Au Cameroun aussi, analyse Yves Alexandre Chouala, politologue à l'Université de Yaoundé II-Soa, la société civile est orientée vers la "suppléance sociale d'un État dont la capacité à fournir des services aux populations s'avère de plus en plus limitée". Tandis qu'en République démocratique du Congo, selon Sylvestre Kambaza, président de la Dynamique des sociétés civiles pour les trois pays des Grands Lacs, la population, vivant dans la misère et abandonnée par les autorités, "a développé divers mécanismes de prise en charge. D'où l'éclosion de multiples associations civiles..." Dans ce pays, la recherche de la paix, puis la préparation des élections, ont absorbé les énergies de la société civile.

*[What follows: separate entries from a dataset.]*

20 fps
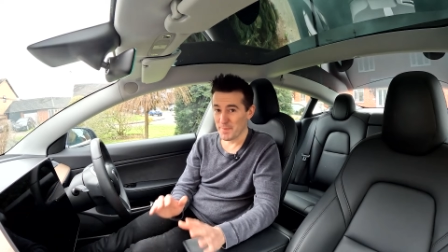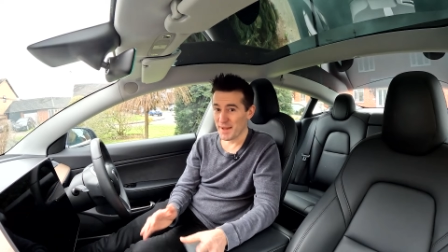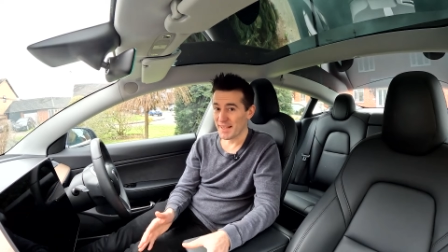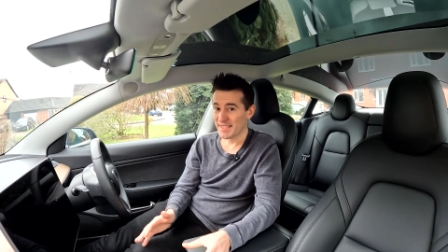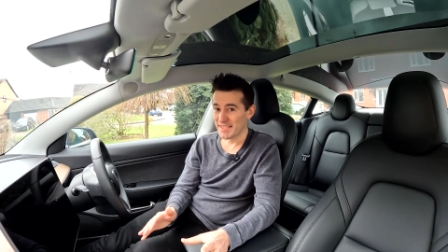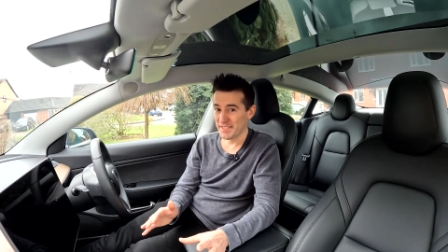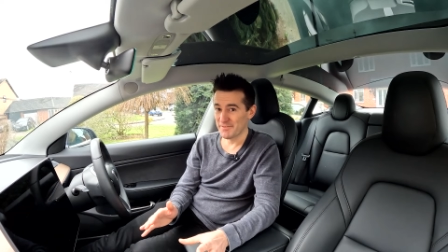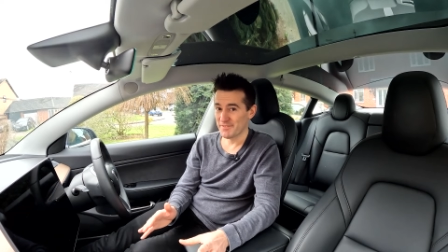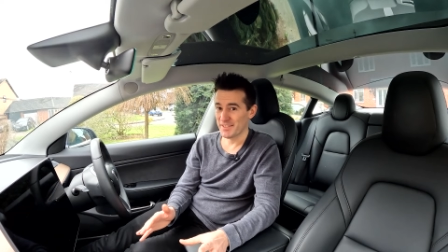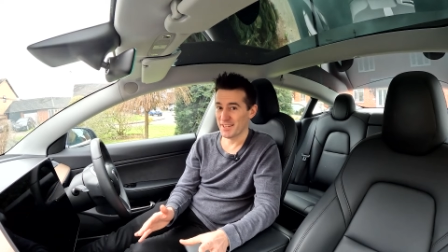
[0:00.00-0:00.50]

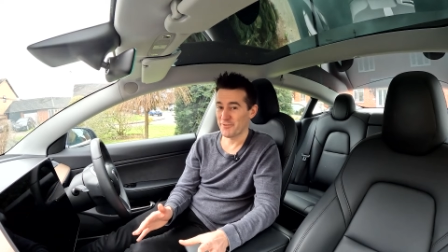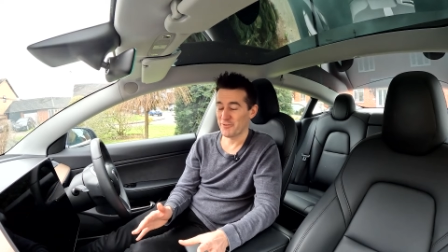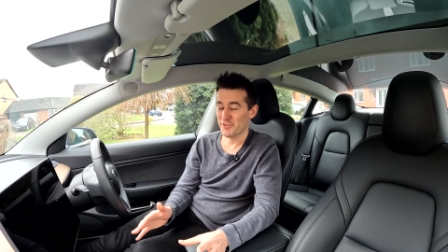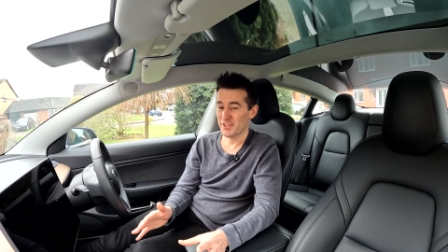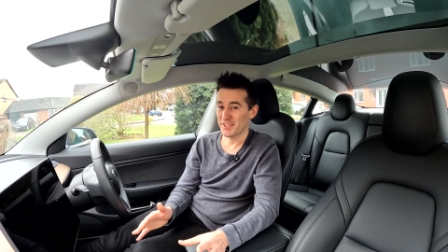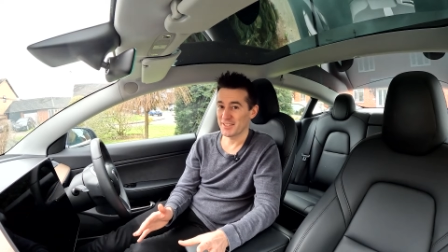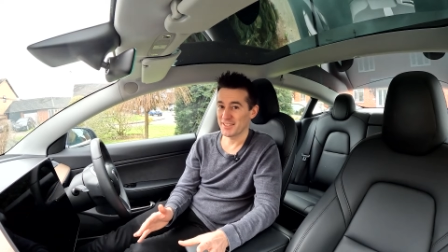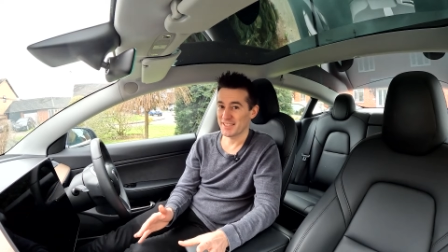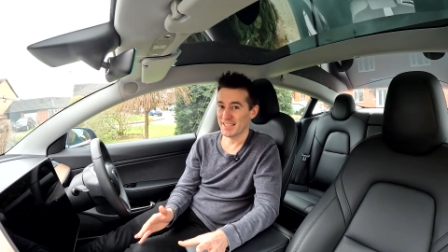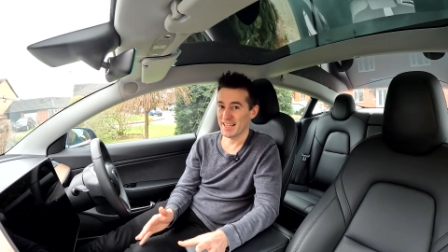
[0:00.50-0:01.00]
massive
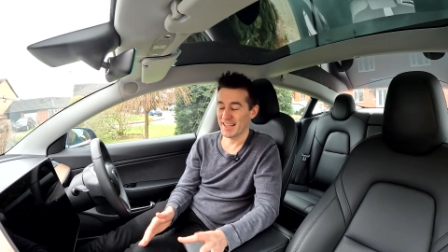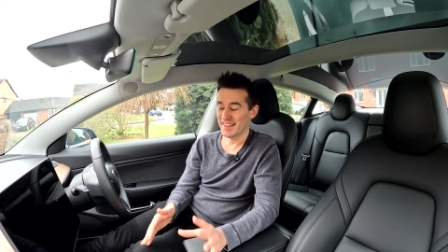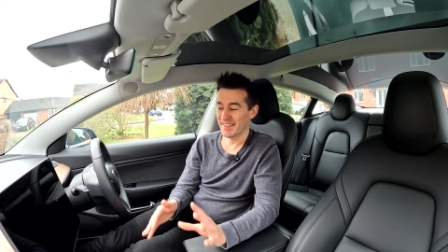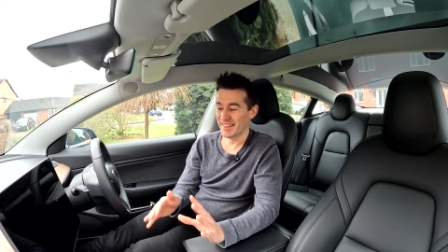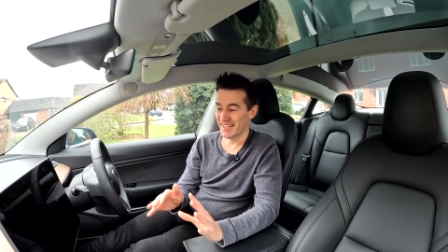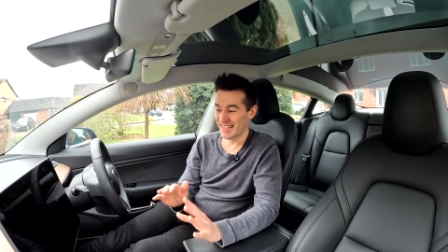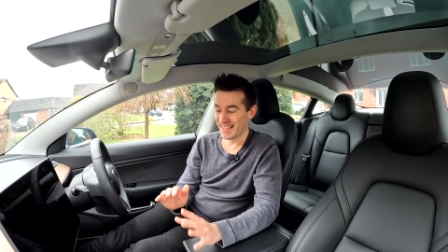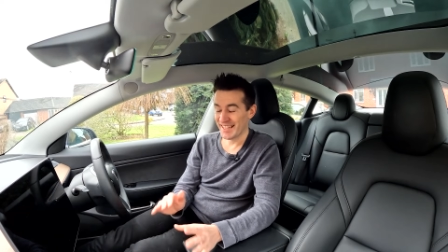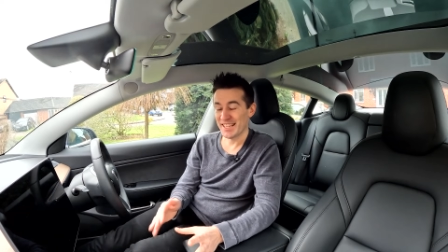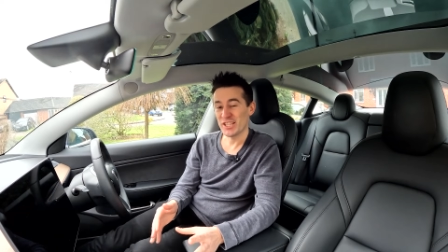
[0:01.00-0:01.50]
difference in
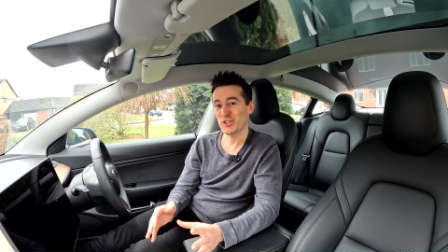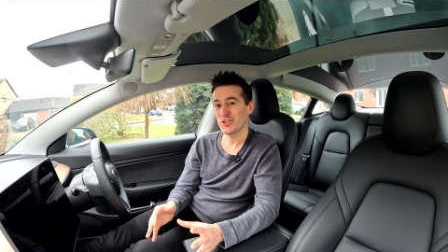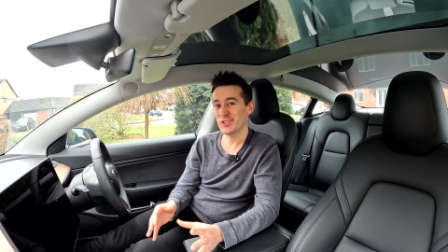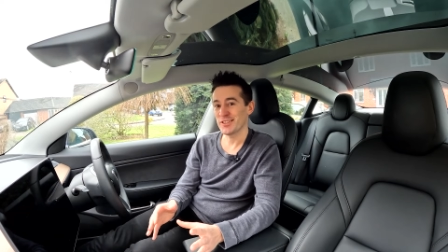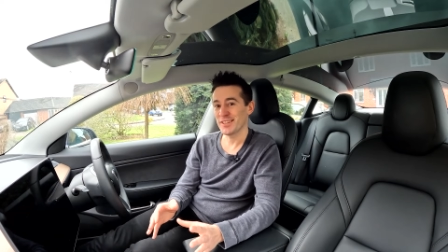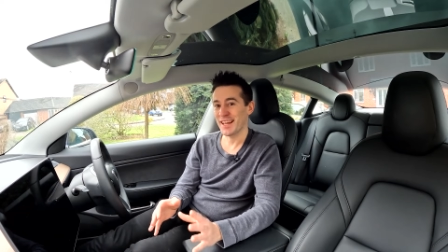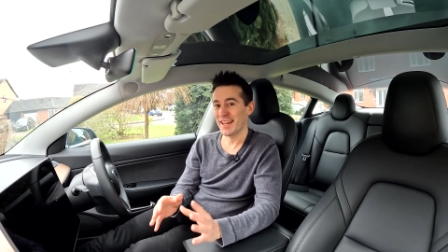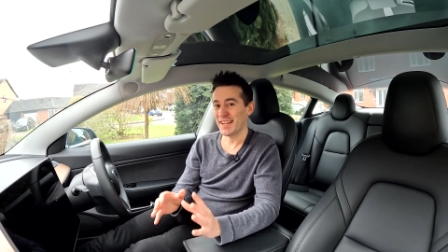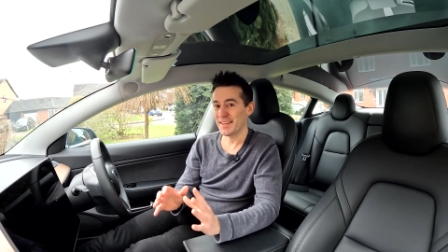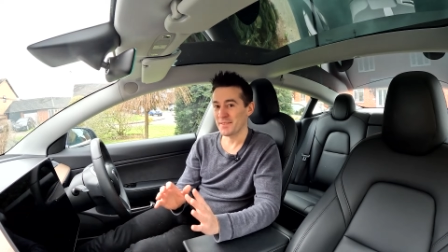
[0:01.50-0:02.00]
the
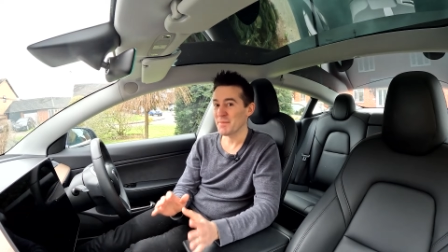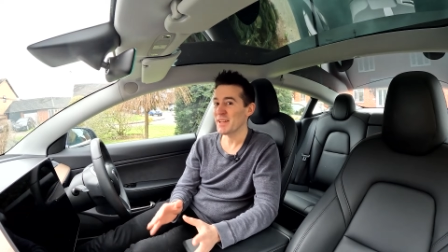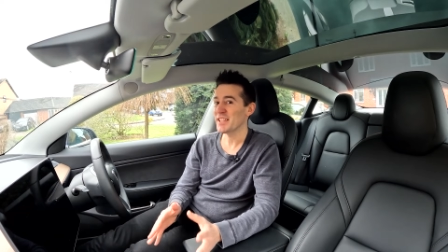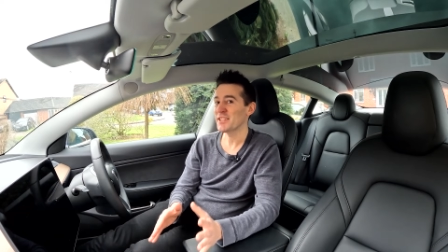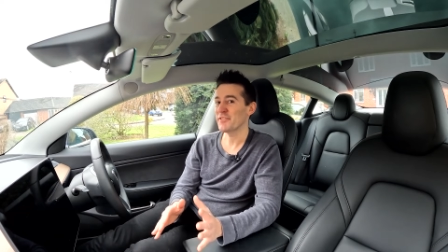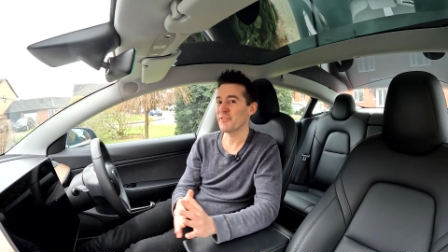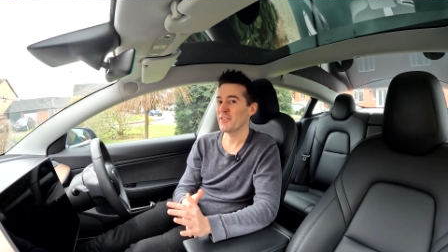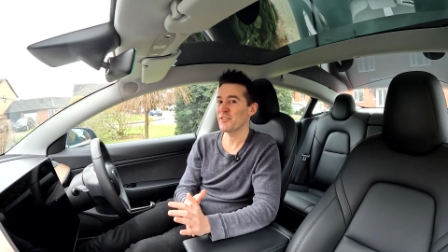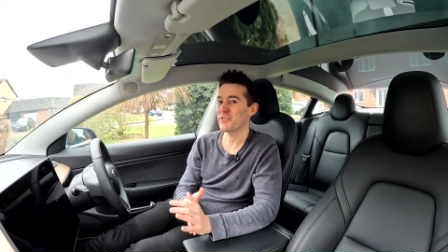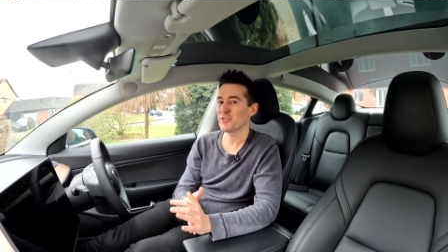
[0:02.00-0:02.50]
literal and
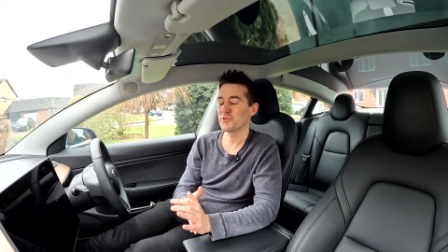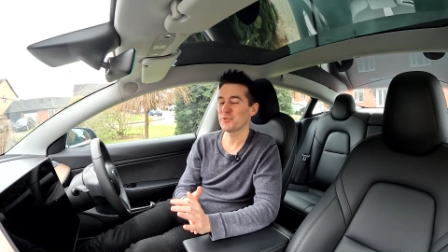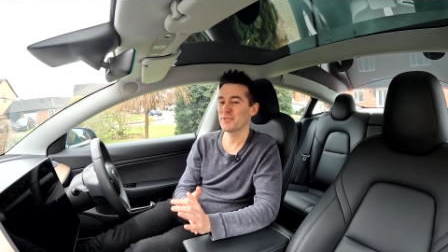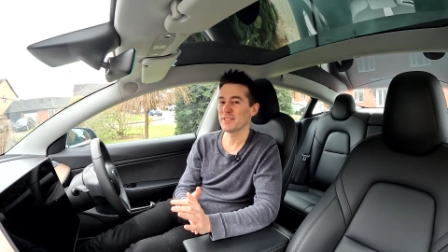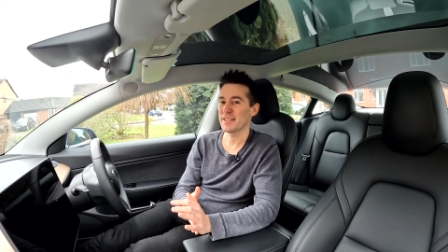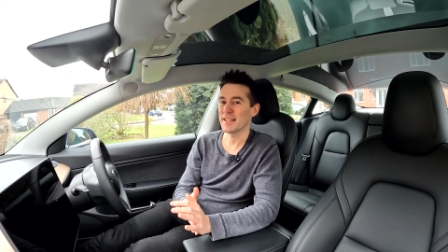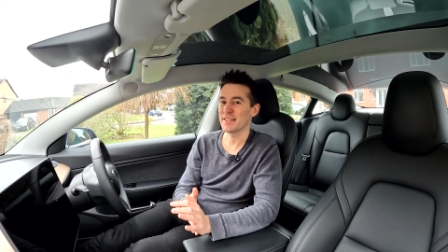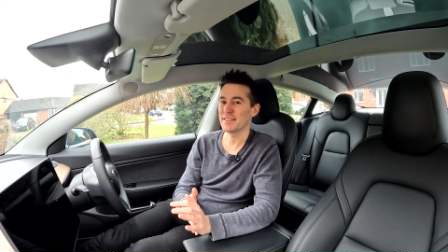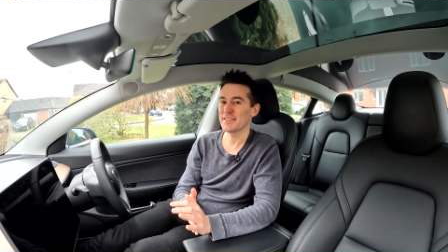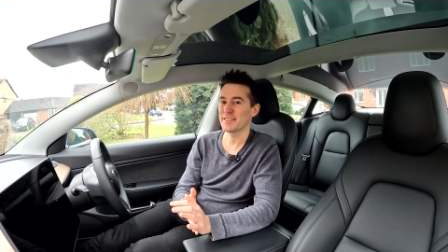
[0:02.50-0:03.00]
metaphorical
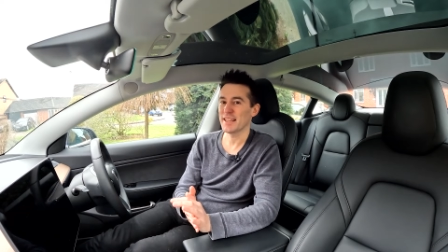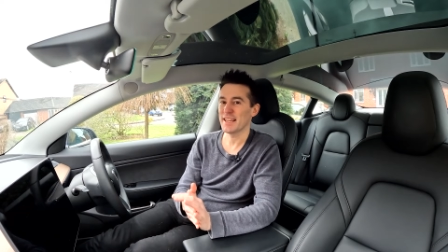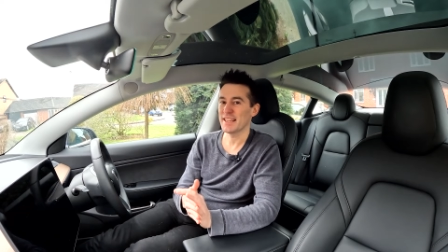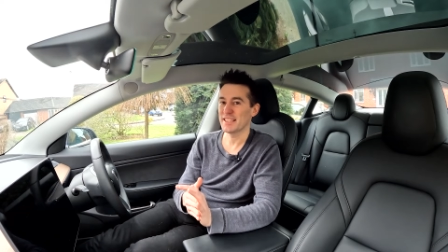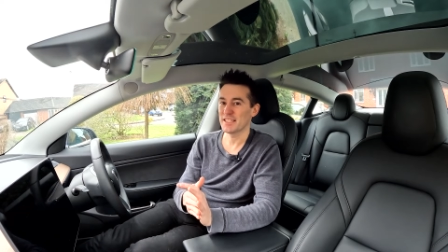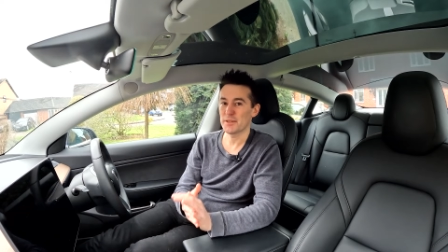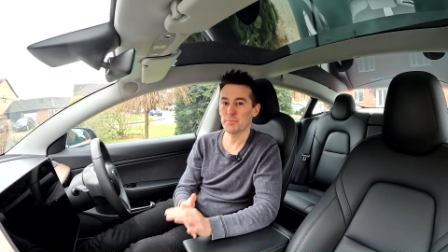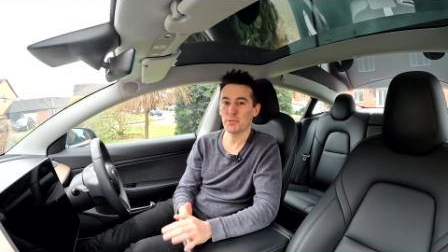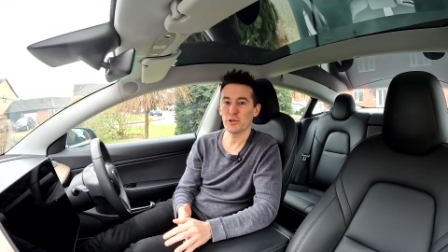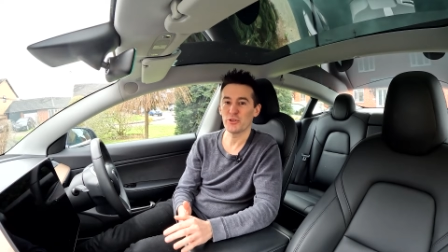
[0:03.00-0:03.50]
sense
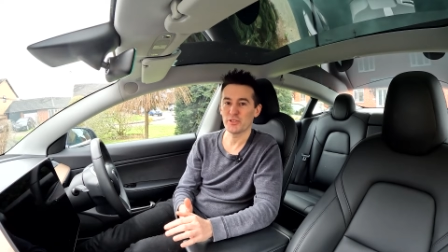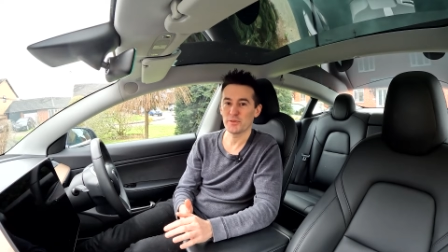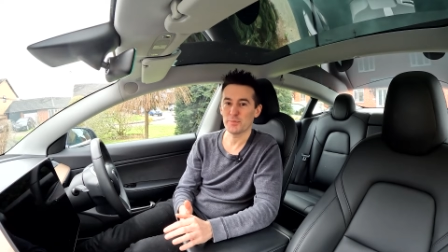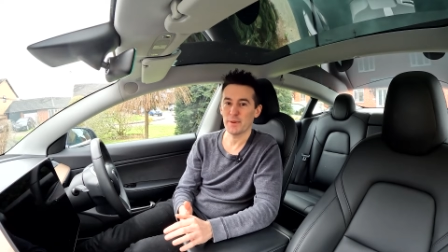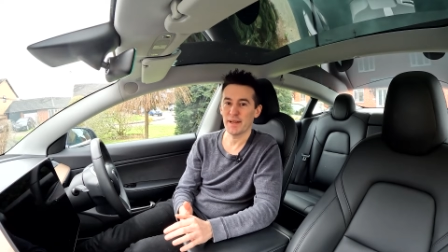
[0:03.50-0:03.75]
is the boot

Les politologues admettent que la société civile peut, selon les circonstances, jouer soit le rôle de contre-pouvoir contestataire, soit celui de suppléance d'États défaillants dans des secteurs sociaux, comme la santé. Mais ils constatent aussi que chacun a tendance à exclure l'autre: quand on lutte pour sa survie, on se préoccupe moins de changer le système global. Cela semble être plus le cas, proportionnellement, en Afrique que dans les autres continents.

Au Cameroun, précise le professeur Chouala, on assiste certes, en quantité, à "une évolution exponentielle et une densification de la société civile", mais "elle s'affirme davantage comme un lieu de luttes sociales pour la survie quotidienne que pour la transformation des structures", qui reste "aux antipodes d'une démarche de critique et d'interpellation des dirigeants".

L'argent et le pouvoir

Yves Alexandre Chouala va plus loin et parle d'une "instrumentalisation politique et économique par des acteurs en quête de pouvoir et de ressources" et d'un "manque de représentativité et de légitimité". Des termes semblables à ceux de Sylvestre Kambaza, pour qui la société civile congolaise "s'est vue progressivement discréditée dans l'opinion" par l'attrait pour les fonctions politiques dont témoignent certains de ses dirigeants.

Au Nigeria, c'est carrément des "ambiguïtés du mouvement social" que parle Femi Aborisade, pourtant syndicaliste et défenseur des droits humains, qui mentionne un problème récurrent dans différents pays: "la dépendance des Ong dominantes vis-à-vis des fonds d'agences internationales." Comme au Cameroun où, selon le professeur Chouala, les Ong prolifèrent pour capter les fonds accessibles, ce qui ne témoigne en rien de la vitalité de la société civile. Ou encore au Sénégal où, note Demba Moussa Sembélé, "l'un de ces problèmes est le déséquilibre qui existe entre quelques grandes Ong disposant de beaucoup de moyens et jouissant d'une grande visibilité, et la myriade d'organisations travaillant surtout dans le monde rural et à la périphérie des centres urbains".

A suivre ces analyses, l'altermondialisme, présent en Afrique comme ailleurs, y serait plus le fait de quelques figures de proue qu'une tendance largement présente dans le monde associatif. Pourtant, souligne Grâce Lula, présidente de la Ligue des femmes pour le développement et l'éducation à la démocratie, en RD Congo, "si c'est l'élite intellectuelle qui lutte contre la globalisation sans que la masse paysanne suive, ce sera un grand coup d'épée dans l'eau". Selon elle, il faut "créer un mouvement de masse global, impliquant aussi bien le petit peuple que le grand, l'intellectuel comme l'analphabète. De sorte qu'on sente une résistance forte et une alternative contre la globalisation".

* Alternatives Sud, numéro spécial: "État des résistances dans le Sud-2007", éditée par le CETRI (Belgique) et les éditions Syllepse (France), janvier 2007.